I'm messing around with mongodb and noticed I can create mixed data types.

db.getSiblingDB("bermuda").getCollection("test").insertOne({
    "profile": {
        "t1": 100
    }
});

db.getSiblingDB("bermuda").getCollection("test").insertOne({
    "profile": {
        "t1": "test"
    }
});

Which results in:
x

But because "t1": 100 was written first, DataGrip thinks that this is an int column. I can query these results both ways.

SELECT * FROM bermuda.test
WHERE profile.t1 = 'test'
;

SELECT * FROM bermuda.test
WHERE profile.t1 = 100
;

SELECT * FROM bermuda.test
WHERE profile.t1 > 0
;

This raises a lot of questions.

  1. Does Mongodb consider this this to be an Int32, String, both, or some kind of "Any" type?
  2. How does this affect indexing?
  3. Is there a way to get a collections "schema" or is it just looking at the first document in that collection?

Best Answer

Schema Validation

You can specify Schema Validation on the document's within a collection to validate the kind of data types you can insert or update for each field. In addition, you can also set other constraints like a required field. This feature will allow you maintain a specific data type for a field. Note that Schema Validation is optional.


Field Types

By default, MongoDB number data types are of type double. There are other number types like int, long, float and NumberDecimal. You can convert the types within your queries as per your requirement. There are various operators for the conversion from one type to another (including conversion of numbers within strings and vice-versa). $convert is one such operator.

There are also operators to check the data type is of specific type, before or during processing.
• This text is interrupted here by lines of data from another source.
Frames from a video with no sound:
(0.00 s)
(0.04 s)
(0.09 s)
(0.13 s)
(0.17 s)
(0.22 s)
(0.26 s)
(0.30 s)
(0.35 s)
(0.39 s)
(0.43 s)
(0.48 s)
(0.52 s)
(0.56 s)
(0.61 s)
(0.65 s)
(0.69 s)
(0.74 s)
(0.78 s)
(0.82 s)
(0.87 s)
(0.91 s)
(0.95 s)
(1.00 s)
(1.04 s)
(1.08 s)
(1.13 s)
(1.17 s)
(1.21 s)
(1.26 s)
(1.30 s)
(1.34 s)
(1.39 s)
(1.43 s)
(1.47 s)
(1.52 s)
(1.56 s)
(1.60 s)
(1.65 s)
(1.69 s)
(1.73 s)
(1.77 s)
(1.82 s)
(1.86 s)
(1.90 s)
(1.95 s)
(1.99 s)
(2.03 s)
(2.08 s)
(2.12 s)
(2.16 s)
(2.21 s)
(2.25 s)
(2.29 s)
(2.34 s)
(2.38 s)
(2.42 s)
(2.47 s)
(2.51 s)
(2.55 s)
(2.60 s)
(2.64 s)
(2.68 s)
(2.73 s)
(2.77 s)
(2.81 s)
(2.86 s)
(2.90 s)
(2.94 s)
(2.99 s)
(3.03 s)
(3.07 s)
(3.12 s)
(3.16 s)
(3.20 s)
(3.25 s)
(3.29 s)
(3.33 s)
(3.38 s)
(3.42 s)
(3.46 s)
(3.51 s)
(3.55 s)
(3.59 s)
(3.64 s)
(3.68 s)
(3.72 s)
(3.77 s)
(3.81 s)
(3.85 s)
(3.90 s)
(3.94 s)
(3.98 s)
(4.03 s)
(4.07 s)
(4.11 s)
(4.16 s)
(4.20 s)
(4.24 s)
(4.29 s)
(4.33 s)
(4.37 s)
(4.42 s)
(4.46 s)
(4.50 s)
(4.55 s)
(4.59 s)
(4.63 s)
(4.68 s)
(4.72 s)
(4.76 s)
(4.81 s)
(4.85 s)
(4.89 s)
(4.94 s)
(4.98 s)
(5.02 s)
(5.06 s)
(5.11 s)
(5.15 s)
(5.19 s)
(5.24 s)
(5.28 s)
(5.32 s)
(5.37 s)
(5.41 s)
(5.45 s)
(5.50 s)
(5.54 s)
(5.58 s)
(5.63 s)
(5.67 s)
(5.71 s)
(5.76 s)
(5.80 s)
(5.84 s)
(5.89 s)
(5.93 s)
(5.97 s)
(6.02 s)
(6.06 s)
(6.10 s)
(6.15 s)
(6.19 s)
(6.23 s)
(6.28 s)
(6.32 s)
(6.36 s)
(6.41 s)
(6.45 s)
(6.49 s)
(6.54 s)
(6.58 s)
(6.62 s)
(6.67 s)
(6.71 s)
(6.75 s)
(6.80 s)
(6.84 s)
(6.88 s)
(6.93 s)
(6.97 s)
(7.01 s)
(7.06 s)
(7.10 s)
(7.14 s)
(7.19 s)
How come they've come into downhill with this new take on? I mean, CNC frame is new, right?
Query operator $type example, finds documents where the price field type is string:

db.items.find( { price: { $type: "string" } } )

Aggregate operator $type example, gets all documents with a new field telling the data type of a specific field:

db.items.aggregate([
    { $addFields: { price_type: { $type: "$price" } } }
])

Notes:

Having mixed data types is something one comes across due to data feeds from various sources or systems. I suspect you need to handle these as needed - identifying and handling at some stage of the application. Regarding indexing on mixed types, I think there are indexing features you can take advantage of based upon your situation: Collation and Partial Indexes.